“So…now what?” I ask myself here in the year 2022, upon arriving at the realization that our world is no longer defined by the existence of COVID-19—rather, the world is now merely defined by the effects of COVID-19. Given my own background in the psychological sciences, I am curious to reflect on how the experience of social distancing, specifically regarding at-home isolation, has impacted our relationship with ourselves and our own thinking. While certainly not a prototypical “organization”, the mind, too, exists as an organization, just one comprised of cognitive processes, functional components, and informational networks. If we can agree these parts of the mind are usually influenced by interactions with others, then we should rightfully expect a lack of social interaction to have an interesting effect to speculate on.

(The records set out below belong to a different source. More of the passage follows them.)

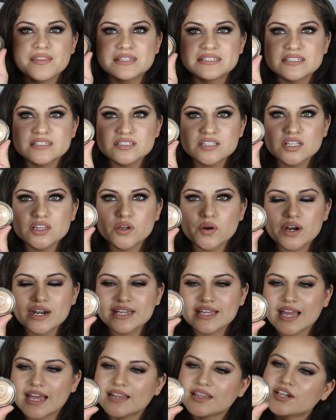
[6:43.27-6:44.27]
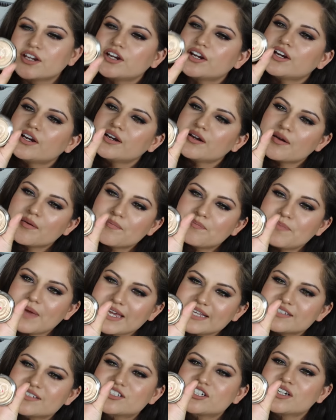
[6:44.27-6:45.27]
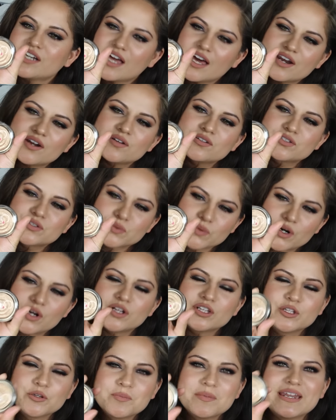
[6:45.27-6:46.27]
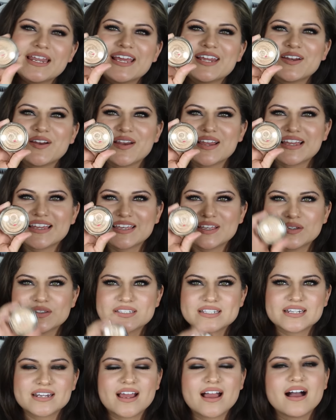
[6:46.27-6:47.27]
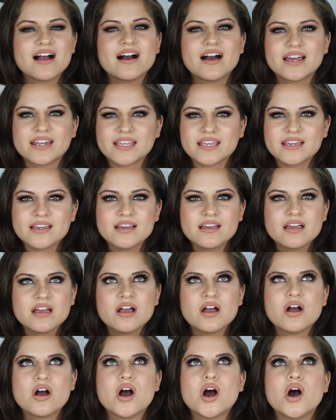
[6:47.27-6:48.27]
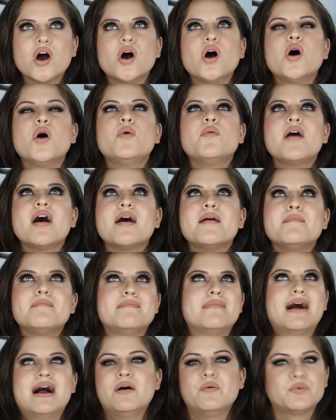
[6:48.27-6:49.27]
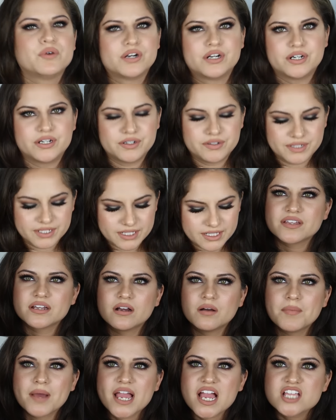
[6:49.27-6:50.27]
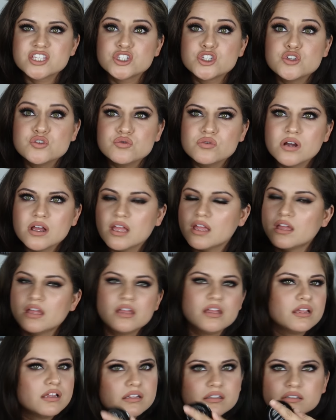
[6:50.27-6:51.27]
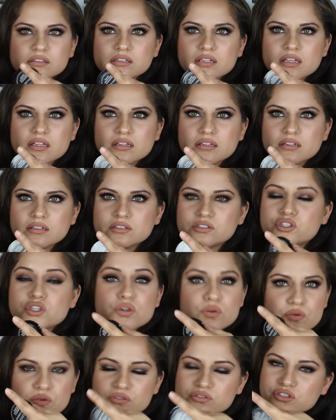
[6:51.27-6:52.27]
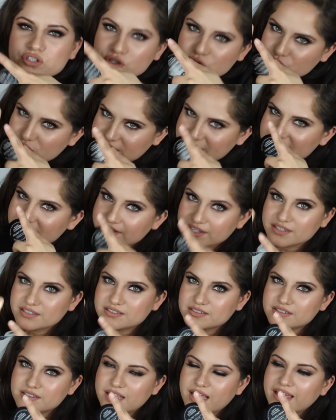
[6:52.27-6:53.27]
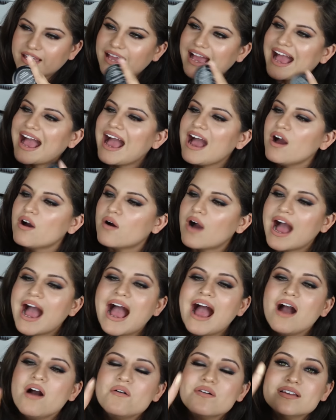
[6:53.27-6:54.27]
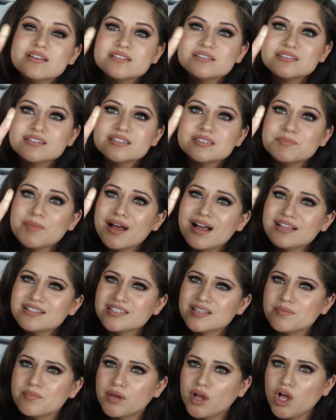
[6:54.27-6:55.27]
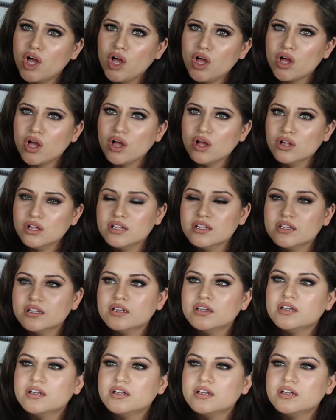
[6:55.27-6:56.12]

This is the Laura Geller Big Gelato Swirl Illuminator in Gilded Honey. Oh my word. Do you, do you, do you see this? Like how, how is this possible?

During the pandemic, my pursuit of a Master’s degree in Behavioral and Decision Sciences was conducted exclusively from the desk in my one-bedroom apartment in Philadelphia. Over time, despite feeling confined for obvious reasons, my mind began to expand beyond my skull out to the walls of my apartment: my desk became my short-term memory, where I kept visual reminders and lists of tasks to work on that day; the bed became a meditative space for quieting down my thoughts in the evening; the bathroom became a place for reflective problem solving as I completed my daily hygiene rituals; the kitchen became a hub for curiosity, where I experimented with new ways to eat and prepare food; the front door represented a portal to the necessities of life beyond my apartment, like groceries and exercise; and lastly, the couch became a space of pure entertainment, for watching movies, reading, and connecting with people online. Somewhere along the way, my concept of ‘home’ evolved from the notion of a safe, personal space away from the real world into the recognition that my world had now essentially been shrunk down to size of my home, while the workings of my mind had simultaneously expanded to those same dimensions. Perhaps this is why, during the COVID-19 pandemic, reality felt like more of a ‘perception’ than ever before.

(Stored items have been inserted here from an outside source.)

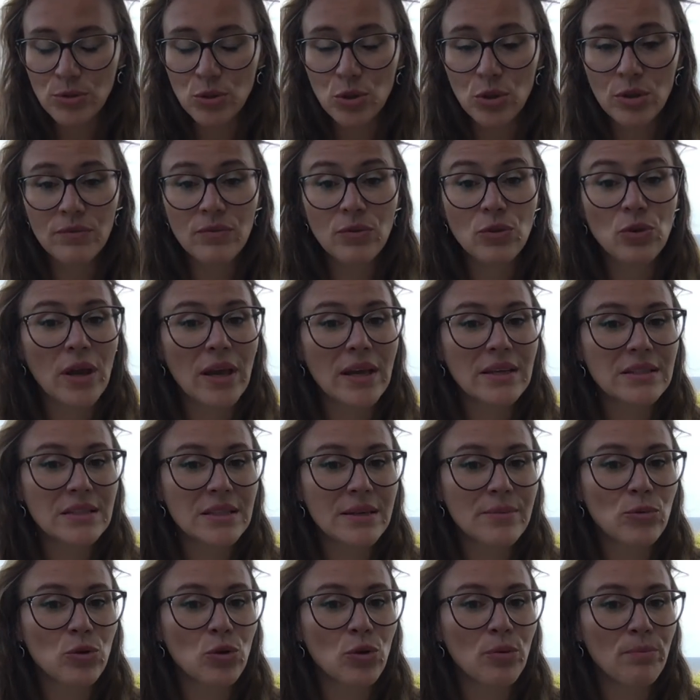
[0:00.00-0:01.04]
So if you had
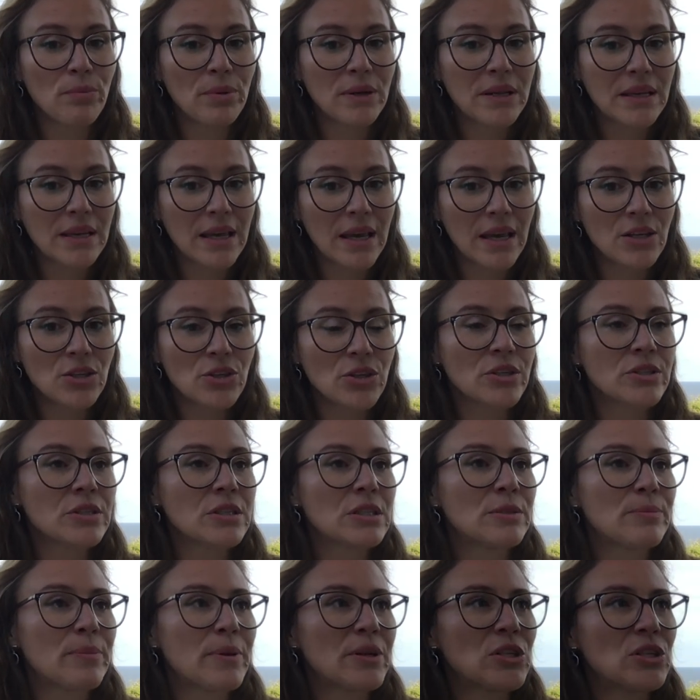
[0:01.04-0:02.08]
some complications,
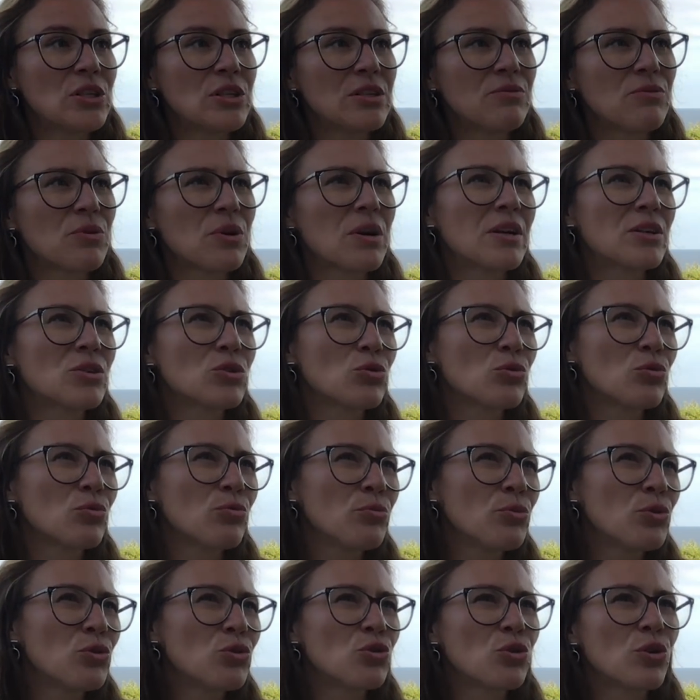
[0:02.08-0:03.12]
especially in regards to
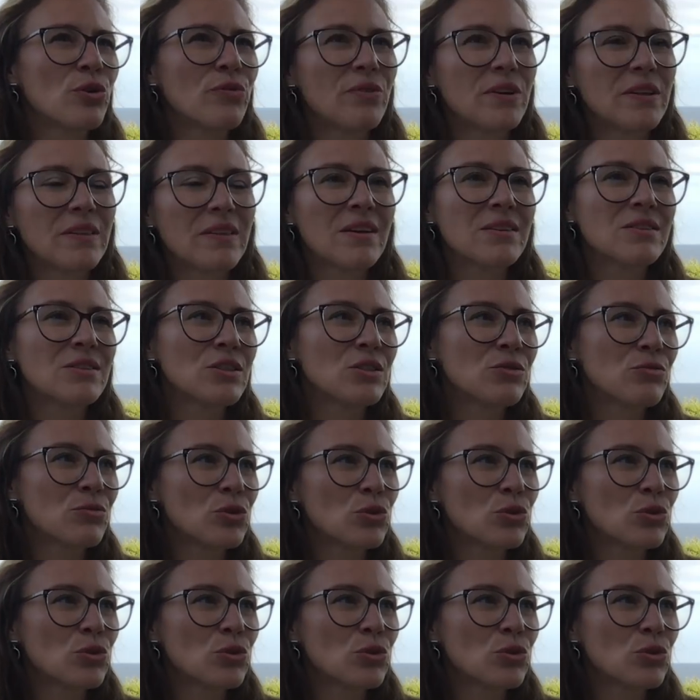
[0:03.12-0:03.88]
mutual finances,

So how has being trained to think this way influenced me? I suspect it’s impacted others, like yourself, too. Of course I can only speak on my experience, but I find that I now understand the organization of my mind more deeply and can therefore understand myself and why I do what I do more profoundly—I am better at recognizing my good and bad habits, organizing my to-do’s, managing my time, thinking creatively, switching occupational ‘hats’, and reflecting on what things mean to me and for the rest of the world. In light of these self-improvements rooted in simple awareness, I preach that if you somehow escaped the opportunity to reflect and look inward during the COVID-19 pandemic, then slow down and do so now! It’s likely you’ll find something out about yourself and be better because of it.